Unintended Data Leakage - Leaking content providers

When an application processes sensitive information taken as input from the user or any other source, it may result in placing that data in an insecure location in the device. This insecure location could be accessible to other malicious apps running on the same device, thus leaving the device in a serious risk state.

Unintended data leakage occurs when a developer inadvertently places sensitive information or data in a location on the mobile device that is easily accessible by other apps on the device.

Below is the list of scenarios where unintended data leakage flaws may exist.

• Leaking content providers
• Copy/paste buffer caching
• Logging
• URL caching.

I will be using Appuse which is a vm developed for Android Application Penetration Testing.

Im using Insecure Bank V2 application.

Steps for Unintended Data Leakage Leaking content providers

1.Get the package name from androidmanifest.xml file of the app.

2.Open drozer on the android mobile.

3.Start the server.

4.Open the terminal and enter adb forward tcp:31415 tcp:31415

5.Now enter drozer console connect

6.On the drozer terminal enter run app.package.attacksurface package_name.

7. You will get if there are any exported content provider.

8.Enter run app.provider.finduri package_name to get the exported content provider name.

9. To get all the data enter run app.provider.query content_provider_name.

Insecure Data Storage Shared Preferences Database

Shared Preferences

Android provides many ways of storing data of an application.

One of this way is called Shared Preferences.
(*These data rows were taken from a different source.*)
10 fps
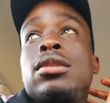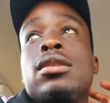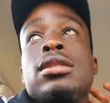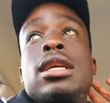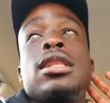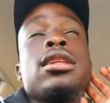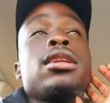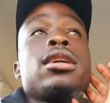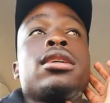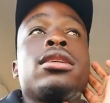I was like, and then I
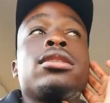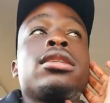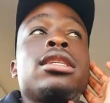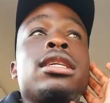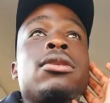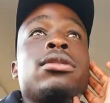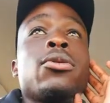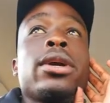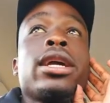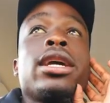like, and I looked
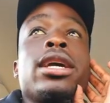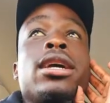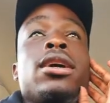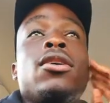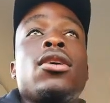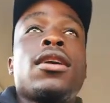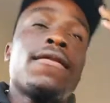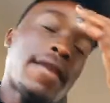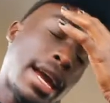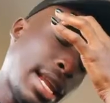away. Okay,
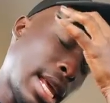fine.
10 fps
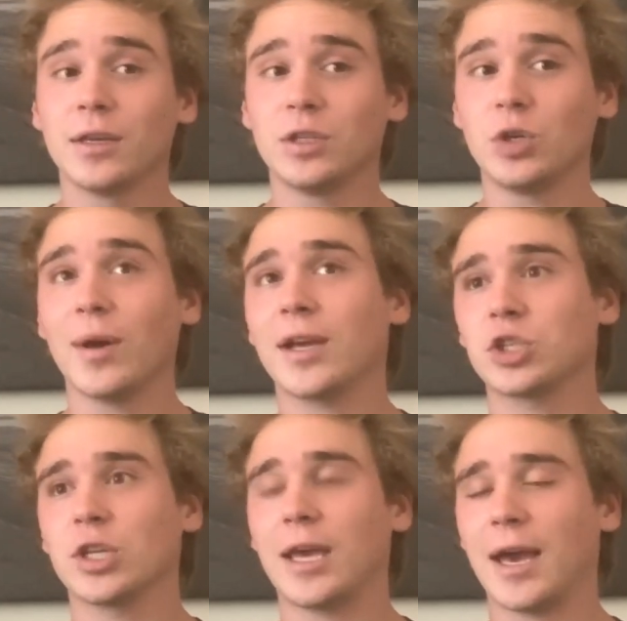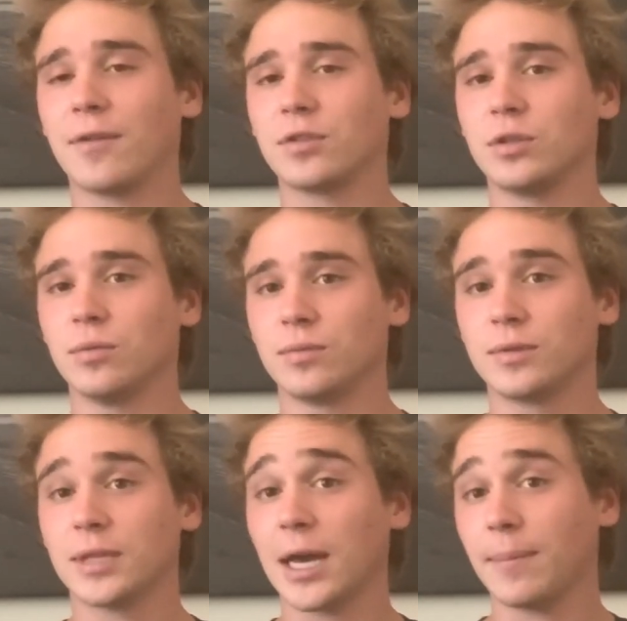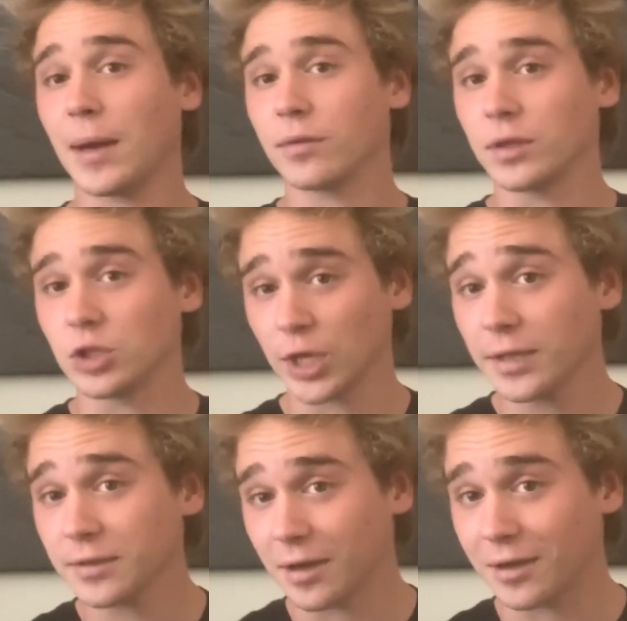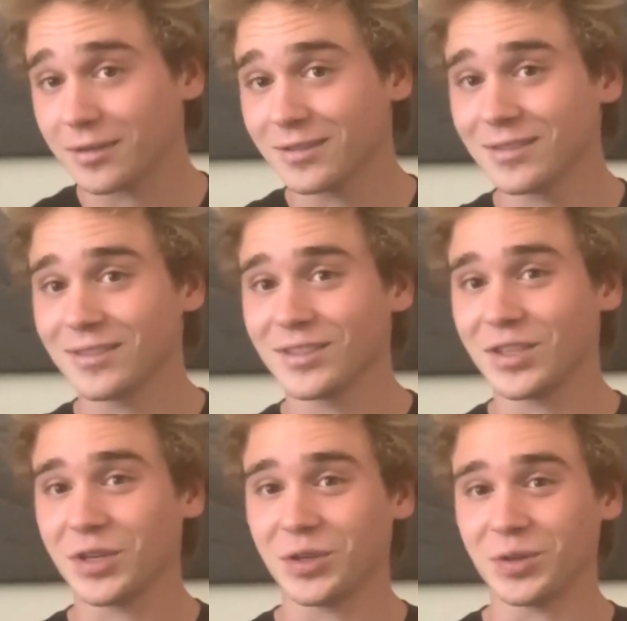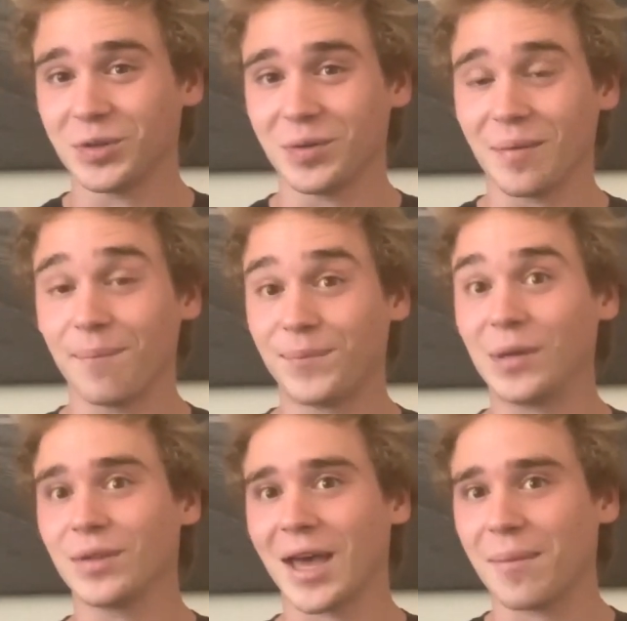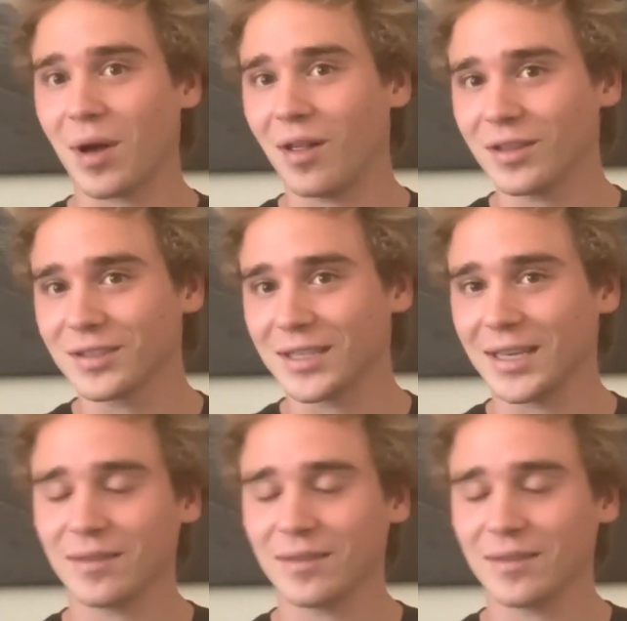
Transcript: you actually have to type out the JSON to build that policy.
Shared Preferences allow you to save and retrieve data in the form of name,value pair.

I will be using Appuse which is a vm developed for Android Application Penetration Testing.

Im using Sieve application.

Steps for Insecure Data Storage shared preferences database:

1.Get the package name from androidmanifest.xml file of the app.
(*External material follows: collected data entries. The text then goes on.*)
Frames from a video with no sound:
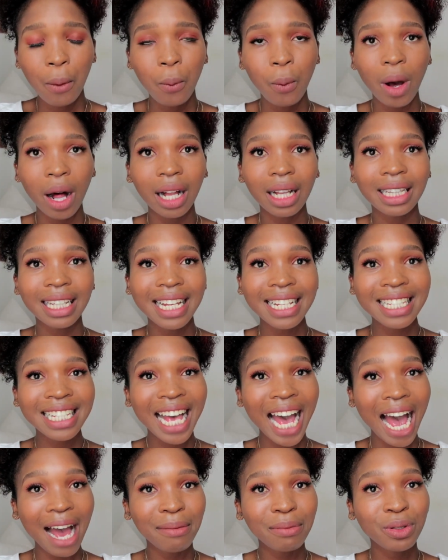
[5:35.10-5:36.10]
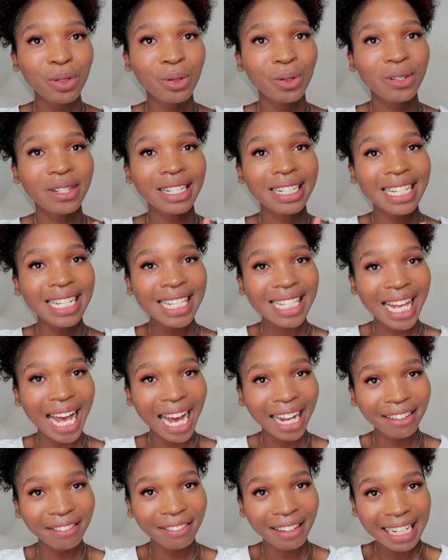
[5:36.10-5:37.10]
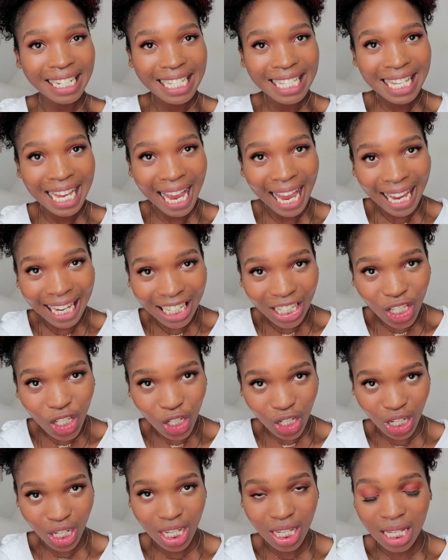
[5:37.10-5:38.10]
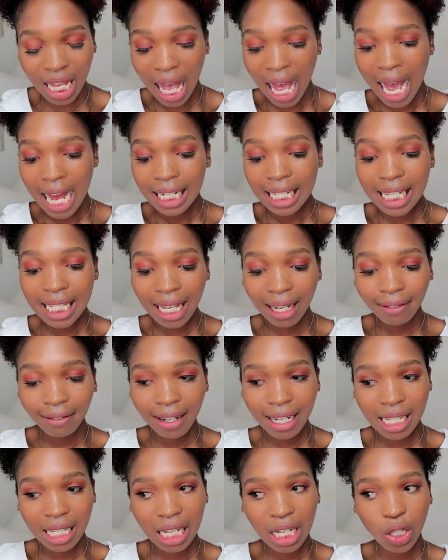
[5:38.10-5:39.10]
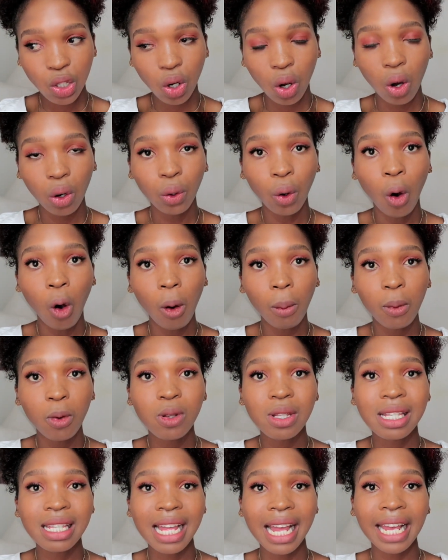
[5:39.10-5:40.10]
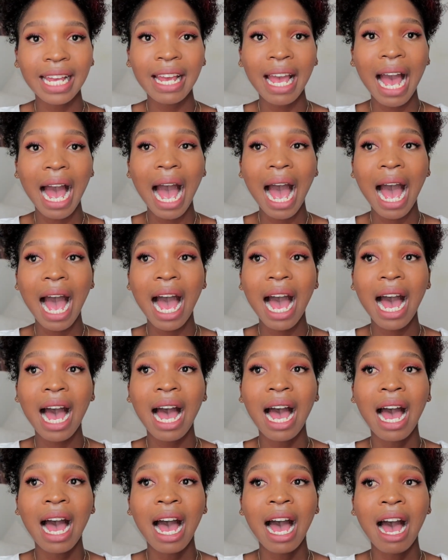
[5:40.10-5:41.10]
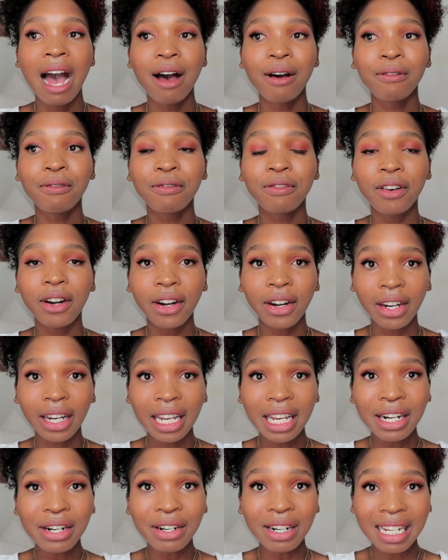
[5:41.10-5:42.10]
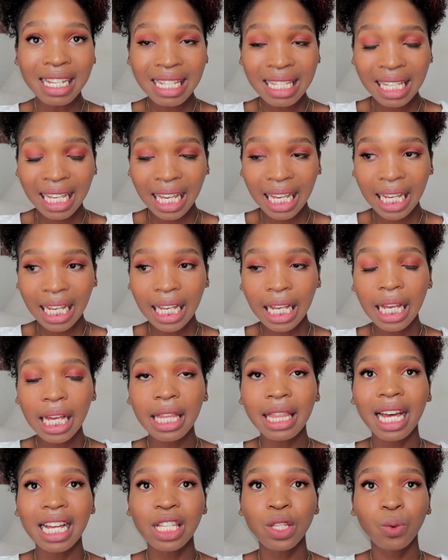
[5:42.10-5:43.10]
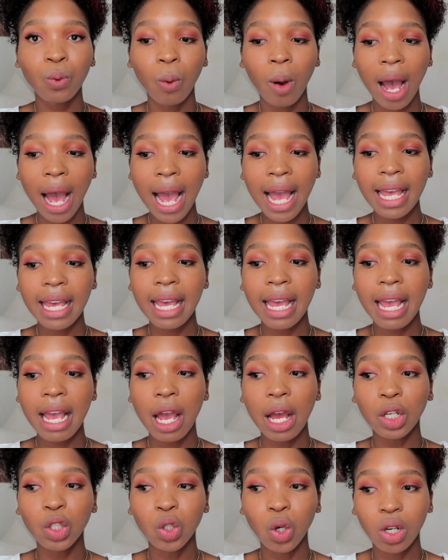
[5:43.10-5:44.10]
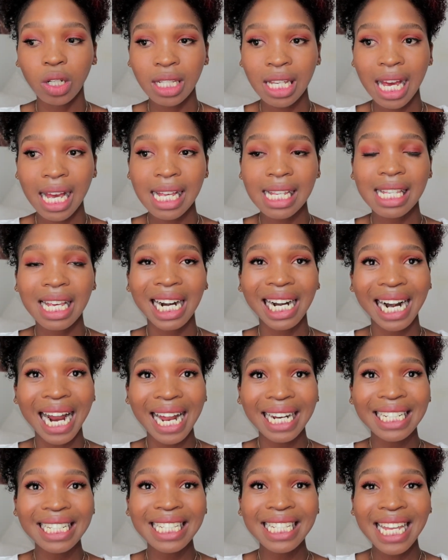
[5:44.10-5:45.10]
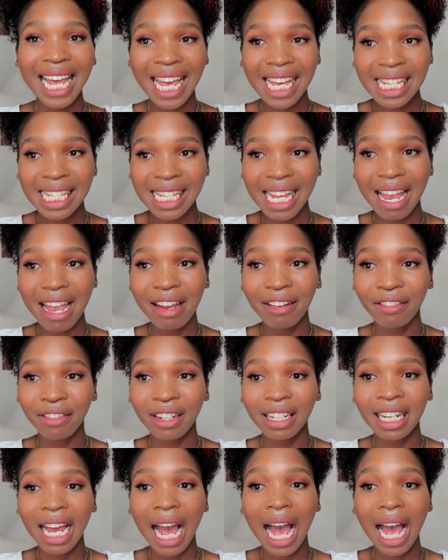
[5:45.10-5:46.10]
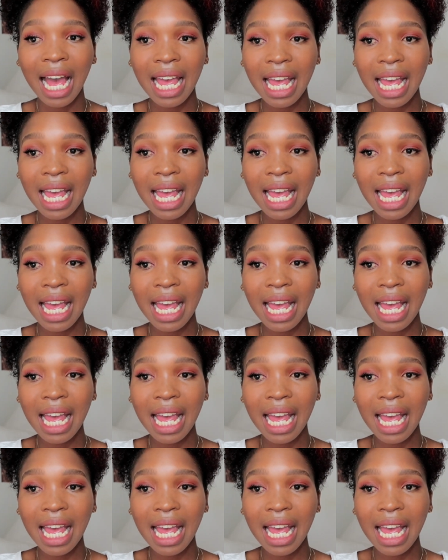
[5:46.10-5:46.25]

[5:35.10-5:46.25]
Well, let's come to disadvantages. Disadvantage on hormones, they are very risky. That's why doctors run tests every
To get package name of an app use the command

apktool d app_name.apk

2.Open the terminal and enter adb shell.

3.su root.

4.cd data/data/

5.Enter into the directory of the app using the package name.

6.cd package_name.

7.Enter ls

8.Enter into the directory with name shared preferences.

9.Enter ls to view the files in the directory.

10.Open a new terminal.

11.Copy the file from android to your linux with command

adb pull data/data/package_name/Shared_Pref/file_name

12.Open the file in your linux.

13.Search for sensitive data stored in the file.

15.It can include usernames and passwords.
 

Insecure Data Storage SQLite database

Android offers multiple standard facilities for data storage

 1.Shared Preferences

 2.SQLite databases

Each of these storage types can be created and accessed in various ways, including managed and native code, or through structured interfaces like Content Providers.

Developers include plaintext storage of sensitive data, unprotected Content Providers and insecure file permissions.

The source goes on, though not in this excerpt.